■ Task item: Look below for the line containing "[00:01:46.84]" and the line containing "[00:01:50.14]"; repeat exactly those two lines and all lines between them, and nothing else.

■ Records excerpted from a collection:
=== Begin Enclosure ===

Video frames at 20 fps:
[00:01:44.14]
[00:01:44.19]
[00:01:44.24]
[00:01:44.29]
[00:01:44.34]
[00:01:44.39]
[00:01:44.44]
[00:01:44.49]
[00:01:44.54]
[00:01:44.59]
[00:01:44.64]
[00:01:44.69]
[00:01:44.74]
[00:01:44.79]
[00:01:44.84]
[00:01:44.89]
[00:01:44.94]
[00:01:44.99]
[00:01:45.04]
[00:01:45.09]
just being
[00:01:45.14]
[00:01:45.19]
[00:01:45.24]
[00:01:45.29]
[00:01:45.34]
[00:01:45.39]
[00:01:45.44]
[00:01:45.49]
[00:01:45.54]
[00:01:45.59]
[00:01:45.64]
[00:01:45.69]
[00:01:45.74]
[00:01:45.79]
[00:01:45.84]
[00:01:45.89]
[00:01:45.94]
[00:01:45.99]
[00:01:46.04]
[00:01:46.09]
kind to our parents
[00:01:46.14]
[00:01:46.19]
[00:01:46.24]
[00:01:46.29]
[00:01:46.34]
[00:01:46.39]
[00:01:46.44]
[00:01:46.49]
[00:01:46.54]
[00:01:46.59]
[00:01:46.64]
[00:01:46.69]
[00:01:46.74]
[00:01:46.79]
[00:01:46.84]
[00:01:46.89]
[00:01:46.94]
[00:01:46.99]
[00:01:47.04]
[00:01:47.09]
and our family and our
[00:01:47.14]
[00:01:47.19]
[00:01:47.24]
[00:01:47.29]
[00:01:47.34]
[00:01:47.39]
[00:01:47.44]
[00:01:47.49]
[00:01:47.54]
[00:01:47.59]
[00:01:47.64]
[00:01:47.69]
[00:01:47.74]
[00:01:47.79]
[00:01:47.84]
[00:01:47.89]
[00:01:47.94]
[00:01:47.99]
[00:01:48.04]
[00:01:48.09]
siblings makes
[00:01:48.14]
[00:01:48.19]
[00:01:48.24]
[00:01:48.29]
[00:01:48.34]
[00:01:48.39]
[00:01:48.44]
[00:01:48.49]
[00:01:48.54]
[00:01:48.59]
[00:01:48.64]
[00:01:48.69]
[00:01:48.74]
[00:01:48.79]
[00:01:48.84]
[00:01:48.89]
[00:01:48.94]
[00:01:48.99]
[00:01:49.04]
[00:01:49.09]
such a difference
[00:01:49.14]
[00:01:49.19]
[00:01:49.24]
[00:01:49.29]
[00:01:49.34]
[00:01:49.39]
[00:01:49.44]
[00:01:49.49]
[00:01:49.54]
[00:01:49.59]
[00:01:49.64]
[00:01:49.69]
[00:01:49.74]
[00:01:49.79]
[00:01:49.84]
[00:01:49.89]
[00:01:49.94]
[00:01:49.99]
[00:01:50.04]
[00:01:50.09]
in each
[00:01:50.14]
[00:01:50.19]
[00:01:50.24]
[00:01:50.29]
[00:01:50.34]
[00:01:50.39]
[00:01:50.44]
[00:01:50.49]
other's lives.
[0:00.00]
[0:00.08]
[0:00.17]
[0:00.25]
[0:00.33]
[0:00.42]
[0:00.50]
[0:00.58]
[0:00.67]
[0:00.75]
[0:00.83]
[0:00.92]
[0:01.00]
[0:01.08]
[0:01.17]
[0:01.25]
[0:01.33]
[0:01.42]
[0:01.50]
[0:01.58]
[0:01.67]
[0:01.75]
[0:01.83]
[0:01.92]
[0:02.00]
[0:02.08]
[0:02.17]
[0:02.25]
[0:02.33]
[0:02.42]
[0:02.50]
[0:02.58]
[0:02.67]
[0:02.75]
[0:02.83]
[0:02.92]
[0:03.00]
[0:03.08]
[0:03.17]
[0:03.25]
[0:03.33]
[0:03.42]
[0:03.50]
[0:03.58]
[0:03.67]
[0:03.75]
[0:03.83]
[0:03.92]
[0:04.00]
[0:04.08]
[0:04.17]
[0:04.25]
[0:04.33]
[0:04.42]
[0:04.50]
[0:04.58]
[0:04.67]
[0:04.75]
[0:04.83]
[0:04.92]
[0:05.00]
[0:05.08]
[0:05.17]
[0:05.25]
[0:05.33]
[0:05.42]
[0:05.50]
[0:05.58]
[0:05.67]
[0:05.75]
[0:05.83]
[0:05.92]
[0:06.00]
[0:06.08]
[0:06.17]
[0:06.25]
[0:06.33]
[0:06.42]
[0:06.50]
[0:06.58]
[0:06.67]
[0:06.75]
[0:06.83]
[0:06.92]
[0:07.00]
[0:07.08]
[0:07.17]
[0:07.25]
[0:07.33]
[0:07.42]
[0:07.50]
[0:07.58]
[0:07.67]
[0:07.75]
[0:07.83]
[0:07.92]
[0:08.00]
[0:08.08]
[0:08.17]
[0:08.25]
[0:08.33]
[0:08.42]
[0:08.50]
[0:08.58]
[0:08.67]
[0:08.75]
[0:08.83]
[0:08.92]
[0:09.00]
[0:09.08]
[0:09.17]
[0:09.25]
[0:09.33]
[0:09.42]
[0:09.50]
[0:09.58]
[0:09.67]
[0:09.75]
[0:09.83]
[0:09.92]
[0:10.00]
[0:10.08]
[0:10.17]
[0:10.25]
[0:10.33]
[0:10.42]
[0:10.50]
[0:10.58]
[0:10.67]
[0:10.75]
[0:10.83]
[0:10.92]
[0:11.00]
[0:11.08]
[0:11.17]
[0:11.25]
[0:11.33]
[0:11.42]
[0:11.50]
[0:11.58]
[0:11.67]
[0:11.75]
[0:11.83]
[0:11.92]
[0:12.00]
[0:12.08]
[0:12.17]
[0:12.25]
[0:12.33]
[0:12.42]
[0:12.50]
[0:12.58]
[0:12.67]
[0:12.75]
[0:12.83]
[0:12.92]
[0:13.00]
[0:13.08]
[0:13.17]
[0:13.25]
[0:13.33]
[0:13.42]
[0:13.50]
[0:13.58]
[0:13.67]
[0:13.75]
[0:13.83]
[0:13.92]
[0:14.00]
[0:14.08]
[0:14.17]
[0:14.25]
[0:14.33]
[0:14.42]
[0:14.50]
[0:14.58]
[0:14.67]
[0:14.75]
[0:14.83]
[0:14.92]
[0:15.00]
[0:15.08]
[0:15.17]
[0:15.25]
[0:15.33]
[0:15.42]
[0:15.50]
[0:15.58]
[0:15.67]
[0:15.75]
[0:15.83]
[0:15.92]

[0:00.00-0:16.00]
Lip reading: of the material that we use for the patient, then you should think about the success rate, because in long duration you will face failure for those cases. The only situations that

=== End Enclosure ===

■ Exercise result:
[00:01:46.84]
[00:01:46.89]
[00:01:46.94]
[00:01:46.99]
[00:01:47.04]
[00:01:47.09]
and our family and our
[00:01:47.14]
[00:01:47.19]
[00:01:47.24]
[00:01:47.29]
[00:01:47.34]
[00:01:47.39]
[00:01:47.44]
[00:01:47.49]
[00:01:47.54]
[00:01:47.59]
[00:01:47.64]
[00:01:47.69]
[00:01:47.74]
[00:01:47.79]
[00:01:47.84]
[00:01:47.89]
[00:01:47.94]
[00:01:47.99]
[00:01:48.04]
[00:01:48.09]
siblings makes
[00:01:48.14]
[00:01:48.19]
[00:01:48.24]
[00:01:48.29]
[00:01:48.34]
[00:01:48.39]
[00:01:48.44]
[00:01:48.49]
[00:01:48.54]
[00:01:48.59]
[00:01:48.64]
[00:01:48.69]
[00:01:48.74]
[00:01:48.79]
[00:01:48.84]
[00:01:48.89]
[00:01:48.94]
[00:01:48.99]
[00:01:49.04]
[00:01:49.09]
such a difference
[00:01:49.14]
[00:01:49.19]
[00:01:49.24]
[00:01:49.29]
[00:01:49.34]
[00:01:49.39]
[00:01:49.44]
[00:01:49.49]
[00:01:49.54]
[00:01:49.59]
[00:01:49.64]
[00:01:49.69]
[00:01:49.74]
[00:01:49.79]
[00:01:49.84]
[00:01:49.89]
[00:01:49.94]
[00:01:49.99]
[00:01:50.04]
[00:01:50.09]
in each
[00:01:50.14]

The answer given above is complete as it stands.